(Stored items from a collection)
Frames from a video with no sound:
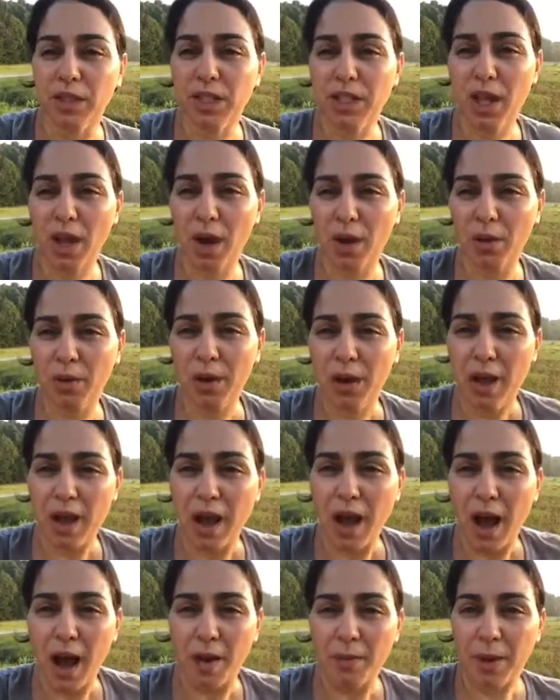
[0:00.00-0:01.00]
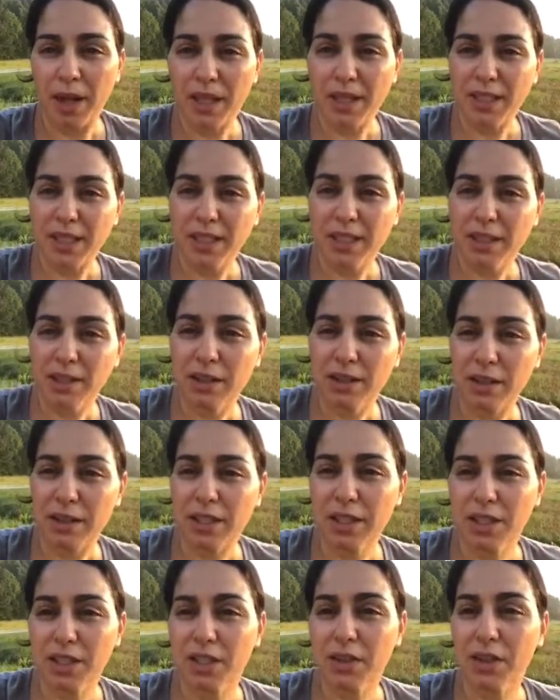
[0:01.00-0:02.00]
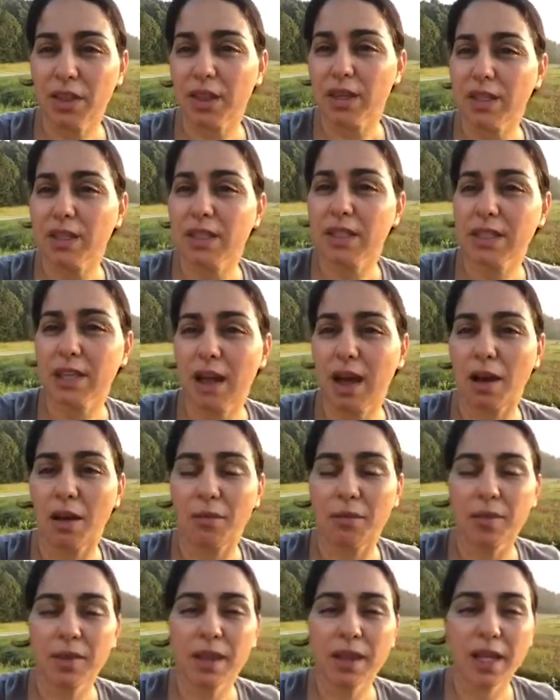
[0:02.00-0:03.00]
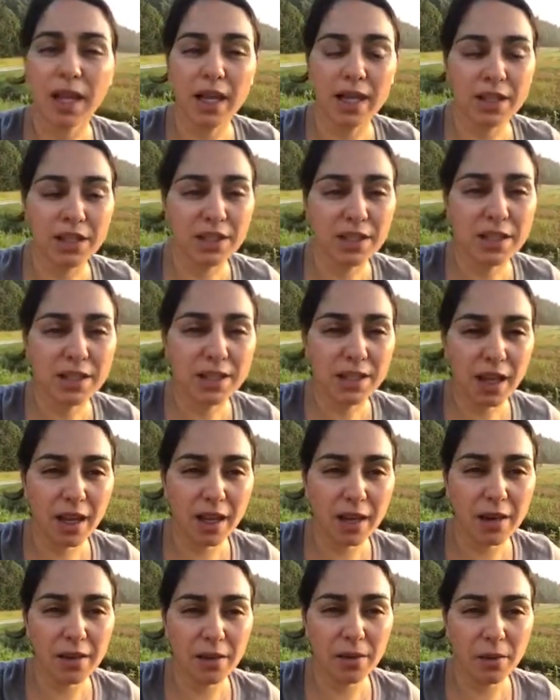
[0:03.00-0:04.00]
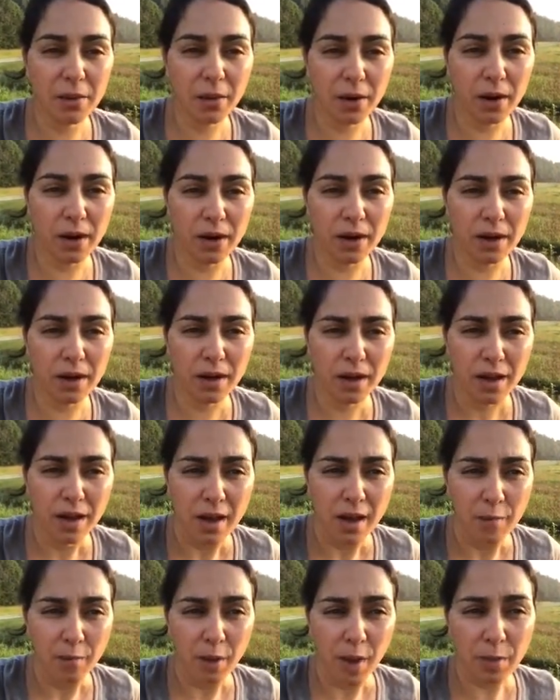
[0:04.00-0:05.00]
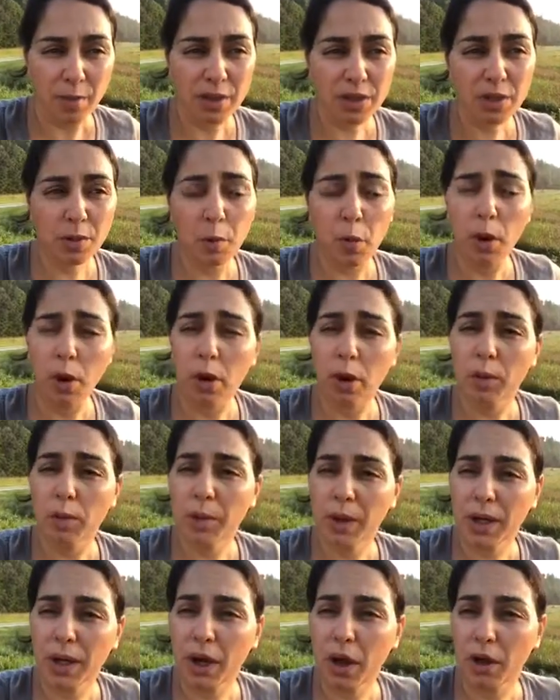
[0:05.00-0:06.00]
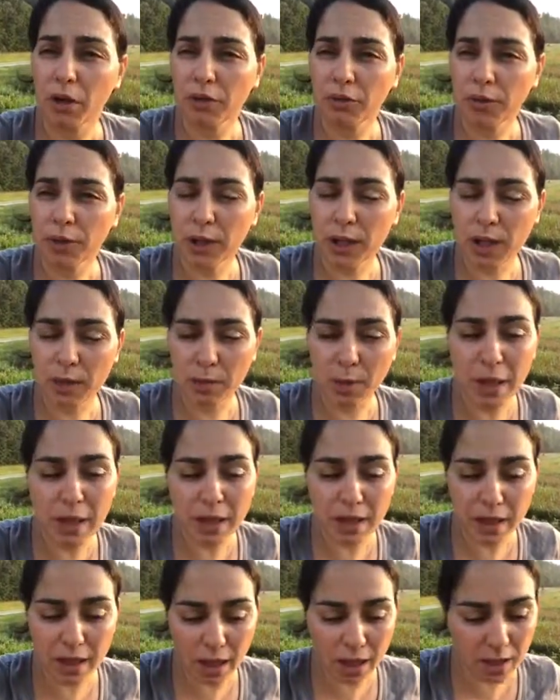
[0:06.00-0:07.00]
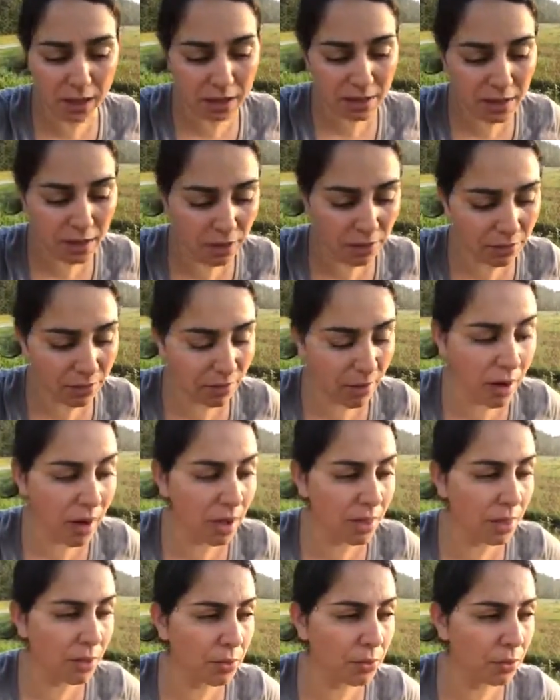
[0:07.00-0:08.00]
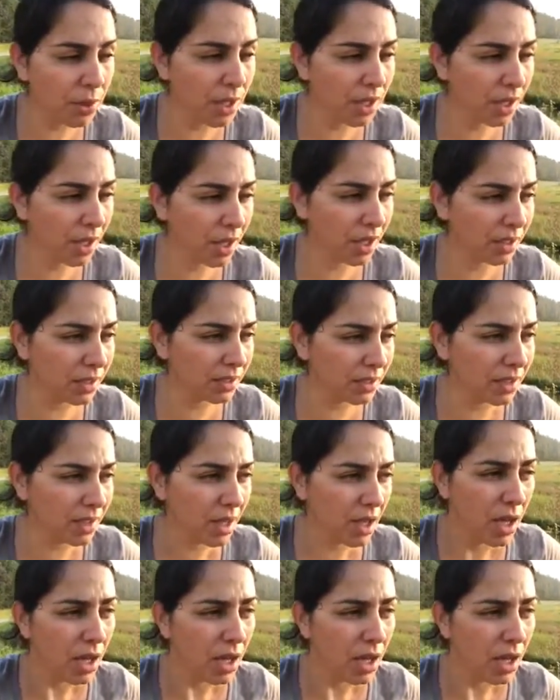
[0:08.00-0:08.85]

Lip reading: so I might need to continue this later today or maybe tomorrow, but hopefully by the end of the weekend,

[Task brief]
Word for word, give back each entry from above, but skip any picture.

[Answer to this problem]
Frames from a video with no sound:
[0:00.00-0:01.00]
[0:01.00-0:02.00]
[0:02.00-0:03.00]
[0:03.00-0:04.00]
[0:04.00-0:05.00]
[0:05.00-0:06.00]
[0:06.00-0:07.00]
[0:07.00-0:08.00]
[0:08.00-0:08.85]

Lip reading: so I might need to continue this later today or maybe tomorrow, but hopefully by the end of the weekend,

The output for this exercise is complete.